Eventually, 3 more kids later, I signed up to go to a reputable furniture school in Maine, Center for Furniture Craftsmanship. The 3-month intensive was the best experience for me as a budding maker and designer. After completing the course, I immediately tackled more refined, more challenging designs - dining tables, display cabinets, mirrors, and the list grew as did my enjoyment and reputation as a millworker and fine furniture maker in my shared South Bronx wood shop.
Leaving the Big City for the Motherland
Just a few short years later, our now family of 6 found the motherland of Oklahoma beckoning us. It was time to move closer to my parents and a door opened for the birth of a workshop for community professionals, a makerspace, and teaching space. The timing could not have been more perfect. Our boys were just arriving at the age where they could really benefit from the opportunity of access and were interested in honing their own skills and interests in woodworking. Now on any given day you’ll find them fashioning treasure boxes, spinning a candlestick holder on the lathe, filling an order of dominos, or creating the next never-seen-before lego lifter. Their excitement for the craft is a joy to watch. (Homeschooling definitely has its benefits.)

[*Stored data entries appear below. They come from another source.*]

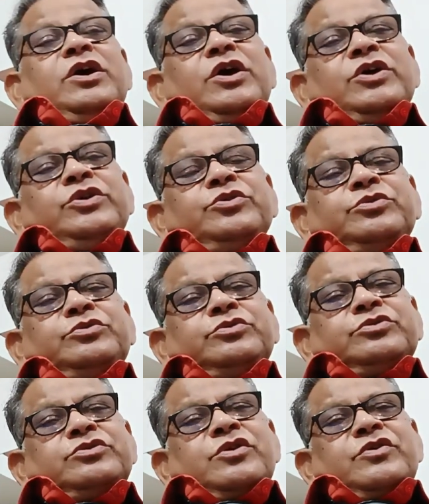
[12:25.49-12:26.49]
You
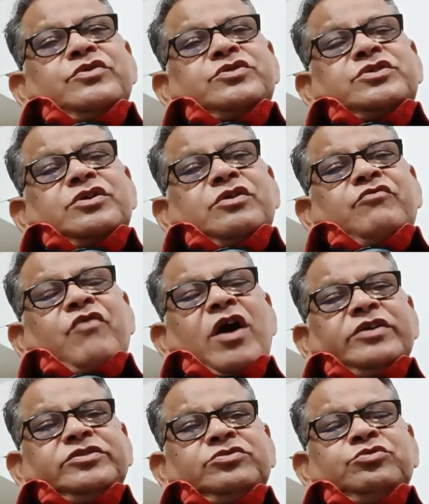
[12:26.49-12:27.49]

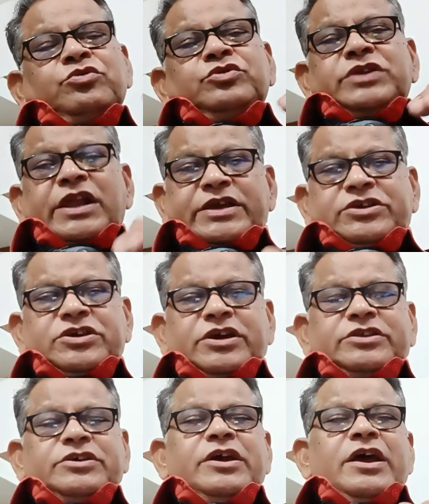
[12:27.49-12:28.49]
watch those lectures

My wife and I continue to take steps as we can to build this place we call Kinvene…a little community in the middle of downtown OKC of professional woodworkers, makers of all things wonderful, and classes that will inspire, challenge and delight. Our hope is that you join us…kinvene if you will….and find yourself getting in on the fun. We all may not get to be makers for a living but it doesn’t mean we weren’t all meant to create or enjoy the process of creating!